The biggest DLSS 5 problem nobody is talking about

DLSS 5 has proven quite controversial for how it looks and how it changes the way things look from what the original artists intended them to look like.

I think that DLSS 5 has a much much bigger problem that Nvidia has not even begun or attempted to address. A big problem for AI video generators has always been temporal stability, and Nvidia is very proud of their achievements in this field. The traditional problem is the following: If the AI recognizes a patch of grass and puts grass blades there, and then does the same for the next frame, the blades will likely be in a different arrangement. Nvidia aims to solve this by giving the AI access to motion vectors as well as a few of the past frames. That reduces flicker when looking at a still scene, or when moving around. Here’s the thing though: Games are longer than a few frames, and often give the player the ability to view things from different angles, leave an area and then come back much later and a lot more.

DLSS 5 can change facial features, textures, lighting, colors, and regardless of whether or not you think that looks good (I mostly do not think it does yet, but it has the potential to), it doesn’t matter if it does or ever will. It looks meaningfully different from the original. What happens if a character walks off screen and then comes back? DLSS 5 only has access to a few frames and motion vectors, it has no memory of the character once they have been off-screen for a few seconds. Even if it did, how about a character which has been off-screen for minutes or hours? Every time that happens, DLSS 5 will take a brand new guess at how that character is supposed to look like. DLSS 5 would need to keep a permanent memory of all characters in a Game. When playing with DLSS 5, will I ever recognize side characters which only appear every so often? If they repeatedly age forwards and backwards by decades, change their hair color and facial features all the time, is how they look even important then? Even if you did introduce a feature which allows DLSS 5 to permanently memorize characters, what happens if a character actually does age or change in some way in the game? DLSS 5 will have to have an understanding of the entire plot to not mess that up.
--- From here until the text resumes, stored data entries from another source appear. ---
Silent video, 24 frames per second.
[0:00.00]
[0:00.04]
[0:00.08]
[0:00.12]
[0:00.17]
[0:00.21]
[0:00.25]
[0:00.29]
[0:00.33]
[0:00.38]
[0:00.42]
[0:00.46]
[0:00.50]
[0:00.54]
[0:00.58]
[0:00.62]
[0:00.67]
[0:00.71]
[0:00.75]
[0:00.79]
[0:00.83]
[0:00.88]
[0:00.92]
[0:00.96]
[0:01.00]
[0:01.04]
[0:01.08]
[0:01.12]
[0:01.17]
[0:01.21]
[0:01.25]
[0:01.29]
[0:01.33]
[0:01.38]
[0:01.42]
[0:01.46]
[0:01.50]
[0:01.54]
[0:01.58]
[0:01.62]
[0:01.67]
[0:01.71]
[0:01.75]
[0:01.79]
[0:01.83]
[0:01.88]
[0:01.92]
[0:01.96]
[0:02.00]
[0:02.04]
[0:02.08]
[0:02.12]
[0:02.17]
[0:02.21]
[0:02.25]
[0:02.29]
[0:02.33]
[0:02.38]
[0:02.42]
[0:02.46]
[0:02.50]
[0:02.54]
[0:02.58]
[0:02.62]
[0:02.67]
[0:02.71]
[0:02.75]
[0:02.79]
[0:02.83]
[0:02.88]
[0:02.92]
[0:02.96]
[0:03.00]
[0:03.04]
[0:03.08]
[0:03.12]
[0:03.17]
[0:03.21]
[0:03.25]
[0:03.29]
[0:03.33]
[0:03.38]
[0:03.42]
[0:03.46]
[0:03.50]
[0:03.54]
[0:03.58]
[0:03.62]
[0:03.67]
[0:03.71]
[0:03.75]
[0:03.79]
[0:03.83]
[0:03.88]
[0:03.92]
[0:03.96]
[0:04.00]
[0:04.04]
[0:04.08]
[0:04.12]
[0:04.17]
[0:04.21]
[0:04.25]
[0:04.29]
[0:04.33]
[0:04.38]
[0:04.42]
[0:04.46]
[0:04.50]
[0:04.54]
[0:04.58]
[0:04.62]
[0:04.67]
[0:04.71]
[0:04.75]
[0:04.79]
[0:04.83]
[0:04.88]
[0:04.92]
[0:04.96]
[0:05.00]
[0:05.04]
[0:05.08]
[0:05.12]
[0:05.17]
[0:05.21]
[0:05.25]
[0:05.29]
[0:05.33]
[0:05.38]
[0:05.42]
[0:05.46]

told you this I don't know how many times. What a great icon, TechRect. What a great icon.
Let’s go back a few years and look at screen space reflections. These work by mirroring an existing image to simulate reflections instead of rendering a second image from the perspective of the reflective surface. if I look down at a puddle of water, reflections of things not visible through other means disappear. Often, this is masked by the reflections being blurred or distorted, or by fading them out as the viewing angle approaches 90 degrees. This exact kind of artifacting has been a problem in forever, and is one of the reasons why we have raytracing in the first place. You had to be careful how and when to use screen-space reflections in order for the artifacting to not be too visible, and with ray-tracing the artifacting doesn’t really exist, apart from a bit of noise.

DLSS 5 is a screenspace effect for literally everything, it has no spatial awareness. What happens if I look at something which is clearly a colored light source, and then gradually look away from it? My guess is DLSS 5 will put colored lighting on things, and even if the light source goes off screen, the colored lighting being in the last few frames will mean that it will deduce that the next picture will also have the colored lighting. What if I entirely turn away from it and then turn back to the area which was previously colored by the light without revealing the light source itself? The model has no idea there is a colored light source just outside the field of view, so the area will have returned to its normal color. What happens if I then pan further to reveal the light source? Will the entire picture then snap back to being colored again? Or what happens if a light source gets destroyed off-screen? There is no way for DLSS 5 to know that, it would have to have access to engine specific metadata. Will it try to find a middle ground and just fade out any light source no longer on screen? What happens when it completely guesses where light should come from because no light source is on screen, only for the sun to become visible and reveal it was completely wrong. Will it then fade towards a more appropriate light setup or will it snap to something more appropriate, leaving us with a jarring transition? Both approaches can go horribly wrong. Any fading will mean ghosting. What happens if a light source gets occluded, what happens when I close a door to a room without lights? I will always have lingering light, and what the model imagines that light would make visible. If there is a harsh transition, then any time a light source simply goes off-screen, things will look horrible.

Yes, developers will be able to exclude parts of the image from being processed, but screen-space effect artifacts being able to popup ANYWHERE and EVERYWHERE as opposed to rivers, mirrors and puddles only will require a shit ton of masking just about everything.

I sincerely hope Nvidia changes their approach. I could see this kind of technology working somewhat if developers could fine tune the model on individual characters and environments and assets, and the amount of shit it pulls out of thin air gets lessened. Imagine, you could fine tune the model based on a bunch of images of a high quality model or actor, and then drastically reduce the poly-count of the actual in-game 3D-model to only give the AI enough information to guess which character or asset is supposed to be where. Maybe also produce a bunch of images of the characters and assets being in the actual environments and lighting conditions that are supposed to be in the game, with ray-tracing, path tracing and all sorts of effects that would be impossible to achieve in real time, and also fine tune the DLSS AI on those. That would enable preserving the intended look of the game, while enabling the use of effects previously only possible in pre-rendered movies, like a new form of baking, but not just for static lighting.

That would take actual artistry and skill though, so I’m guessing Nvidia doesn’t like it. Please prove me wrong though. Please.